• MATERIAL SHOWN
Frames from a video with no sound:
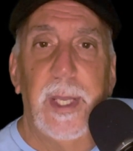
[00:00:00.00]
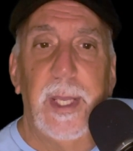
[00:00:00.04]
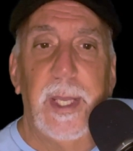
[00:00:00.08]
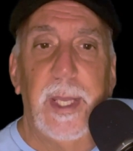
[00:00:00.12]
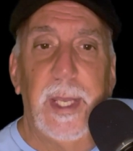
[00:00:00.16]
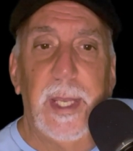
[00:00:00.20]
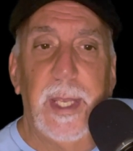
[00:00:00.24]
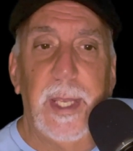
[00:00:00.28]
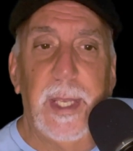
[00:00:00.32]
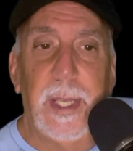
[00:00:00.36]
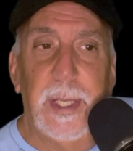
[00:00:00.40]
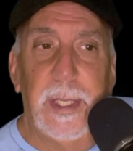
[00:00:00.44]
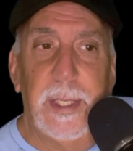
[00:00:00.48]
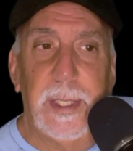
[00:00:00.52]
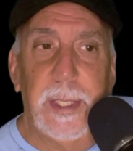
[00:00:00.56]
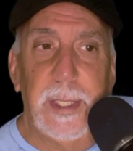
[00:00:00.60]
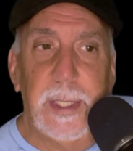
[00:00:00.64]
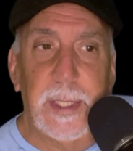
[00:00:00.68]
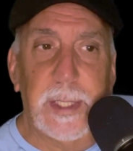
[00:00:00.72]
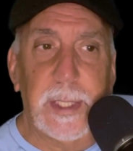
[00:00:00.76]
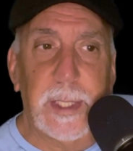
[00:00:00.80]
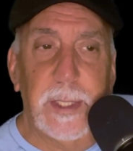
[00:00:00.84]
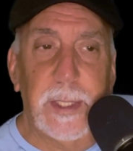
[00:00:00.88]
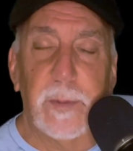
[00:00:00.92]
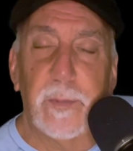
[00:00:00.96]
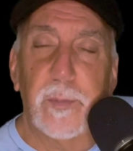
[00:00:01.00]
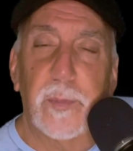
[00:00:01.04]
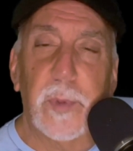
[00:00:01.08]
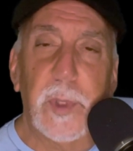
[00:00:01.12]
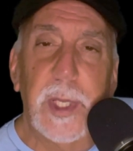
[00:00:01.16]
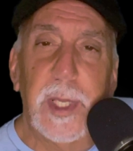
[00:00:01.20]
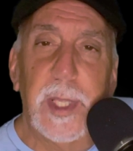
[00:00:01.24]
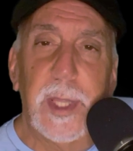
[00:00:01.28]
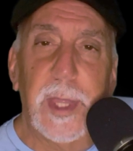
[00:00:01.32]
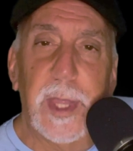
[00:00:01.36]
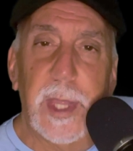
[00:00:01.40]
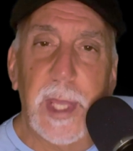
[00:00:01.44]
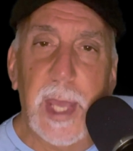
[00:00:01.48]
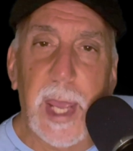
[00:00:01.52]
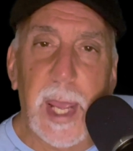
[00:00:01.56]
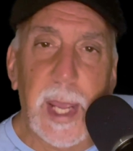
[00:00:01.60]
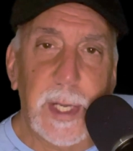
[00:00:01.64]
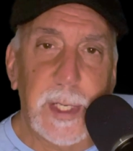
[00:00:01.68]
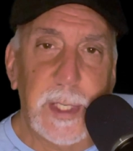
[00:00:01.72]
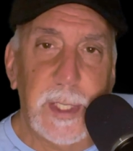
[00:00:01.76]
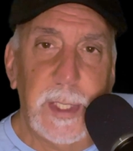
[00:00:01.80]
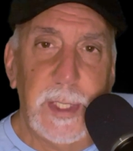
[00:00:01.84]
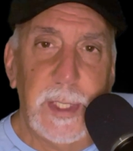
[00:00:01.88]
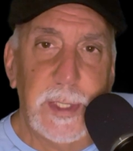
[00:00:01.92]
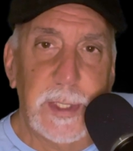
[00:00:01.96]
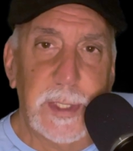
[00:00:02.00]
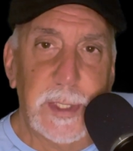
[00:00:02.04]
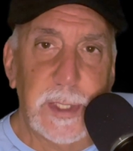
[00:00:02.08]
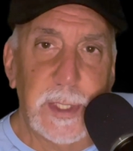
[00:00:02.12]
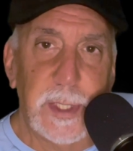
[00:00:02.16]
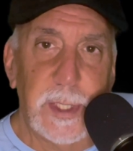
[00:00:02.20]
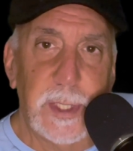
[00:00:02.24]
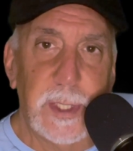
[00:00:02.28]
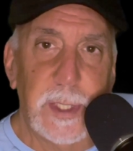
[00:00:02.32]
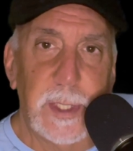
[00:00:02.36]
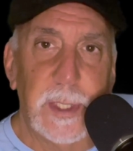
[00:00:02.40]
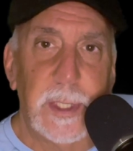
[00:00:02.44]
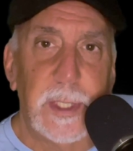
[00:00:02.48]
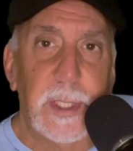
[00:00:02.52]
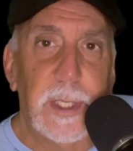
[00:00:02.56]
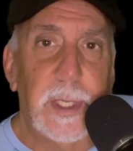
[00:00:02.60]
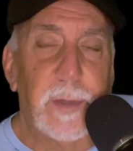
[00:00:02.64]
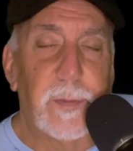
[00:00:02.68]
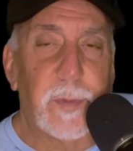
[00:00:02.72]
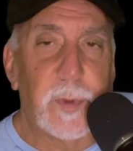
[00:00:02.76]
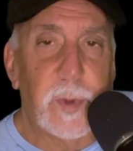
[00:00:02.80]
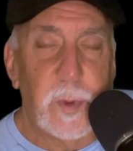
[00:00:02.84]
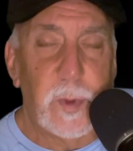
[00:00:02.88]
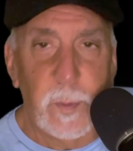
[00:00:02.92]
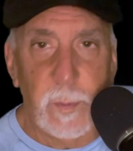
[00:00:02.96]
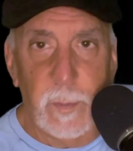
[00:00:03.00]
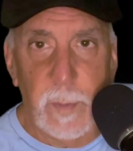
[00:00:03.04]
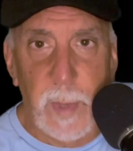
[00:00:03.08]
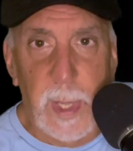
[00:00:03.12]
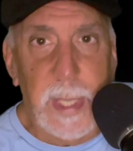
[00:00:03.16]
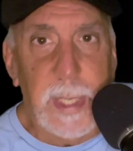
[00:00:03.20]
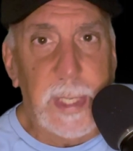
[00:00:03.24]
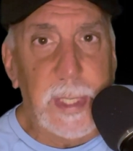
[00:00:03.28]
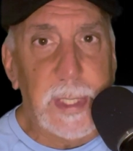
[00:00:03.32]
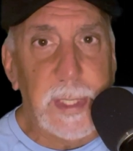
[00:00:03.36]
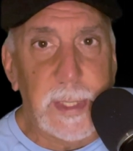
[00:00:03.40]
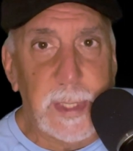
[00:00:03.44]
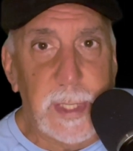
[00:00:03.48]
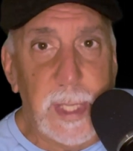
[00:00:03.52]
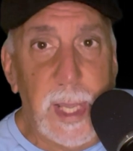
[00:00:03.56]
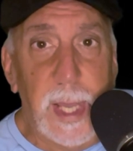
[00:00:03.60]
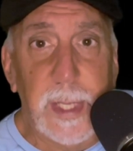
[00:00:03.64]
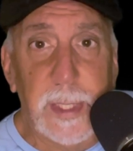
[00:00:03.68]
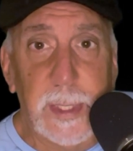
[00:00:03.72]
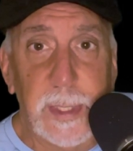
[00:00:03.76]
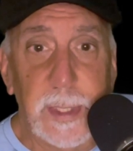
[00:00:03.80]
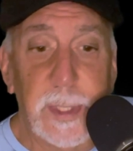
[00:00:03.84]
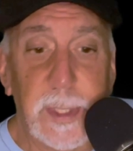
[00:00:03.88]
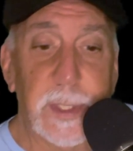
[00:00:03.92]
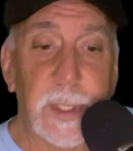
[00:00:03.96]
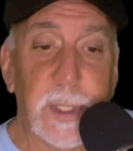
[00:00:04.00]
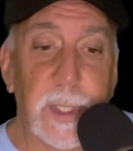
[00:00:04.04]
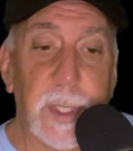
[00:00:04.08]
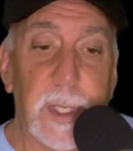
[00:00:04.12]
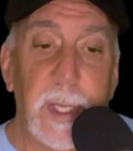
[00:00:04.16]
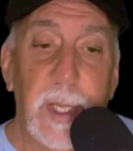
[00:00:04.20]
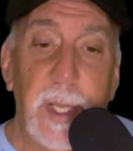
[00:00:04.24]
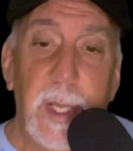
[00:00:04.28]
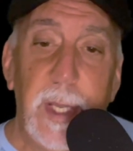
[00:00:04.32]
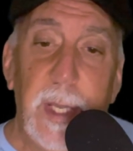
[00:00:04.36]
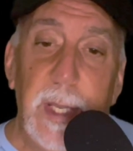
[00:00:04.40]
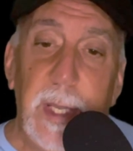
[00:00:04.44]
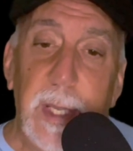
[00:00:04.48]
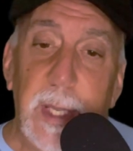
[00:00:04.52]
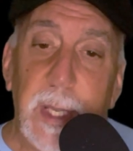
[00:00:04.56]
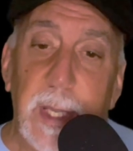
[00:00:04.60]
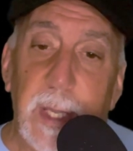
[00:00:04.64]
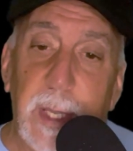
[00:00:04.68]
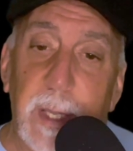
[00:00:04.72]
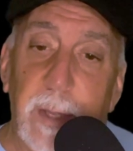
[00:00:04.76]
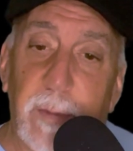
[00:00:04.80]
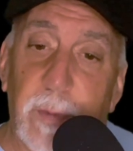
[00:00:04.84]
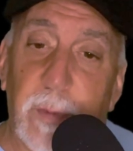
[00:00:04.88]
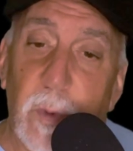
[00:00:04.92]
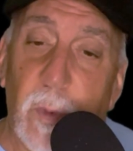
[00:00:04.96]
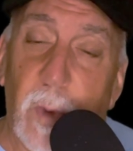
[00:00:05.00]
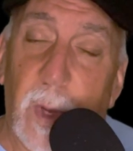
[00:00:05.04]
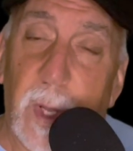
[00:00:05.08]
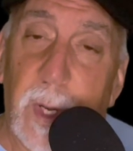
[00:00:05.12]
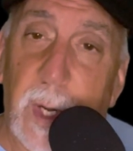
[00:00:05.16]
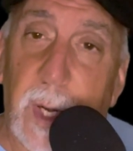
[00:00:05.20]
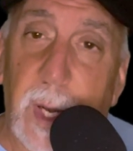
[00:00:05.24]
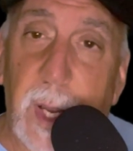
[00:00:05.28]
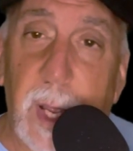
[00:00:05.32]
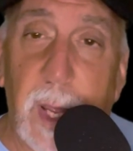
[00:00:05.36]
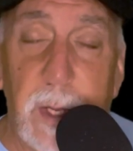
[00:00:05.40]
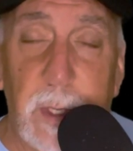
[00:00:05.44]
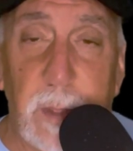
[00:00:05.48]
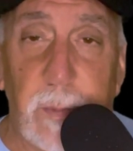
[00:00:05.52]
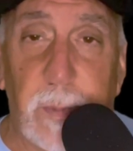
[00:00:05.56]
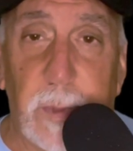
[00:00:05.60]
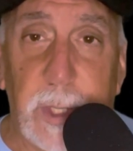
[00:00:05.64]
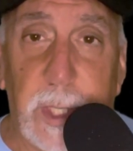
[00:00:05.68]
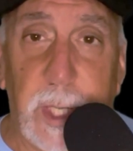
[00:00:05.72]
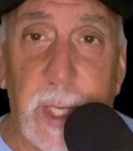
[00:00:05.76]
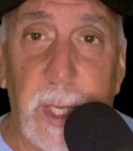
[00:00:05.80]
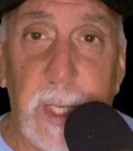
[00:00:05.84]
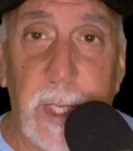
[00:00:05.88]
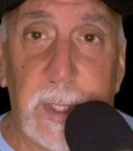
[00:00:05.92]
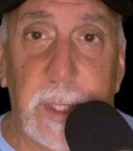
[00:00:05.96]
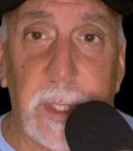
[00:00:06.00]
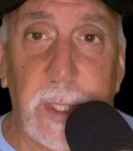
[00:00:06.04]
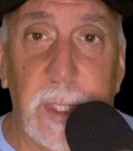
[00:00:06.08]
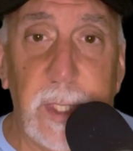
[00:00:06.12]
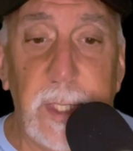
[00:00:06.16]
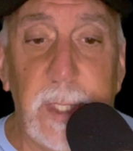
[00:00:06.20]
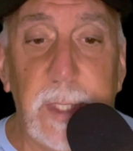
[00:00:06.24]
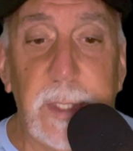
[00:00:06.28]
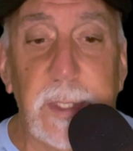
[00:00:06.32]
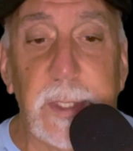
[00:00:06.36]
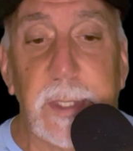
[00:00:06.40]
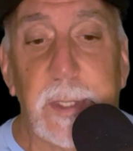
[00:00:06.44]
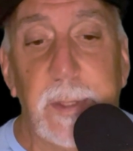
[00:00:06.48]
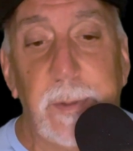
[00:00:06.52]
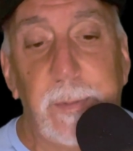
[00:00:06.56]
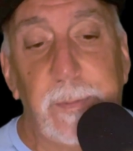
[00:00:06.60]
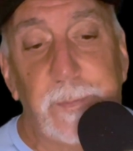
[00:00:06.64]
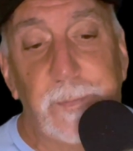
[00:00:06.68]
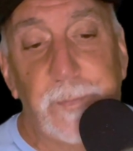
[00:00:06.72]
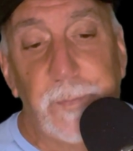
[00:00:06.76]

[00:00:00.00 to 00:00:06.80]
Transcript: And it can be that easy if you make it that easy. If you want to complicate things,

• TRY IT
Without the pictures, retype each line of the records above exactly.

• ANSWER TO THIS TASK
Frames from a video with no sound:
[00:00:00.00]
[00:00:00.04]
[00:00:00.08]
[00:00:00.12]
[00:00:00.16]
[00:00:00.20]
[00:00:00.24]
[00:00:00.28]
[00:00:00.32]
[00:00:00.36]
[00:00:00.40]
[00:00:00.44]
[00:00:00.48]
[00:00:00.52]
[00:00:00.56]
[00:00:00.60]
[00:00:00.64]
[00:00:00.68]
[00:00:00.72]
[00:00:00.76]
[00:00:00.80]
[00:00:00.84]
[00:00:00.88]
[00:00:00.92]
[00:00:00.96]
[00:00:01.00]
[00:00:01.04]
[00:00:01.08]
[00:00:01.12]
[00:00:01.16]
[00:00:01.20]
[00:00:01.24]
[00:00:01.28]
[00:00:01.32]
[00:00:01.36]
[00:00:01.40]
[00:00:01.44]
[00:00:01.48]
[00:00:01.52]
[00:00:01.56]
[00:00:01.60]
[00:00:01.64]
[00:00:01.68]
[00:00:01.72]
[00:00:01.76]
[00:00:01.80]
[00:00:01.84]
[00:00:01.88]
[00:00:01.92]
[00:00:01.96]
[00:00:02.00]
[00:00:02.04]
[00:00:02.08]
[00:00:02.12]
[00:00:02.16]
[00:00:02.20]
[00:00:02.24]
[00:00:02.28]
[00:00:02.32]
[00:00:02.36]
[00:00:02.40]
[00:00:02.44]
[00:00:02.48]
[00:00:02.52]
[00:00:02.56]
[00:00:02.60]
[00:00:02.64]
[00:00:02.68]
[00:00:02.72]
[00:00:02.76]
[00:00:02.80]
[00:00:02.84]
[00:00:02.88]
[00:00:02.92]
[00:00:02.96]
[00:00:03.00]
[00:00:03.04]
[00:00:03.08]
[00:00:03.12]
[00:00:03.16]
[00:00:03.20]
[00:00:03.24]
[00:00:03.28]
[00:00:03.32]
[00:00:03.36]
[00:00:03.40]
[00:00:03.44]
[00:00:03.48]
[00:00:03.52]
[00:00:03.56]
[00:00:03.60]
[00:00:03.64]
[00:00:03.68]
[00:00:03.72]
[00:00:03.76]
[00:00:03.80]
[00:00:03.84]
[00:00:03.88]
[00:00:03.92]
[00:00:03.96]
[00:00:04.00]
[00:00:04.04]
[00:00:04.08]
[00:00:04.12]
[00:00:04.16]
[00:00:04.20]
[00:00:04.24]
[00:00:04.28]
[00:00:04.32]
[00:00:04.36]
[00:00:04.40]
[00:00:04.44]
[00:00:04.48]
[00:00:04.52]
[00:00:04.56]
[00:00:04.60]
[00:00:04.64]
[00:00:04.68]
[00:00:04.72]
[00:00:04.76]
[00:00:04.80]
[00:00:04.84]
[00:00:04.88]
[00:00:04.92]
[00:00:04.96]
[00:00:05.00]
[00:00:05.04]
[00:00:05.08]
[00:00:05.12]
[00:00:05.16]
[00:00:05.20]
[00:00:05.24]
[00:00:05.28]
[00:00:05.32]
[00:00:05.36]
[00:00:05.40]
[00:00:05.44]
[00:00:05.48]
[00:00:05.52]
[00:00:05.56]
[00:00:05.60]
[00:00:05.64]
[00:00:05.68]
[00:00:05.72]
[00:00:05.76]
[00:00:05.80]
[00:00:05.84]
[00:00:05.88]
[00:00:05.92]
[00:00:05.96]
[00:00:06.00]
[00:00:06.04]
[00:00:06.08]
[00:00:06.12]
[00:00:06.16]
[00:00:06.20]
[00:00:06.24]
[00:00:06.28]
[00:00:06.32]
[00:00:06.36]
[00:00:06.40]
[00:00:06.44]
[00:00:06.48]
[00:00:06.52]
[00:00:06.56]
[00:00:06.60]
[00:00:06.64]
[00:00:06.68]
[00:00:06.72]
[00:00:06.76]

[00:00:00.00 to 00:00:06.80]
Transcript: And it can be that easy if you make it that easy. If you want to complicate things,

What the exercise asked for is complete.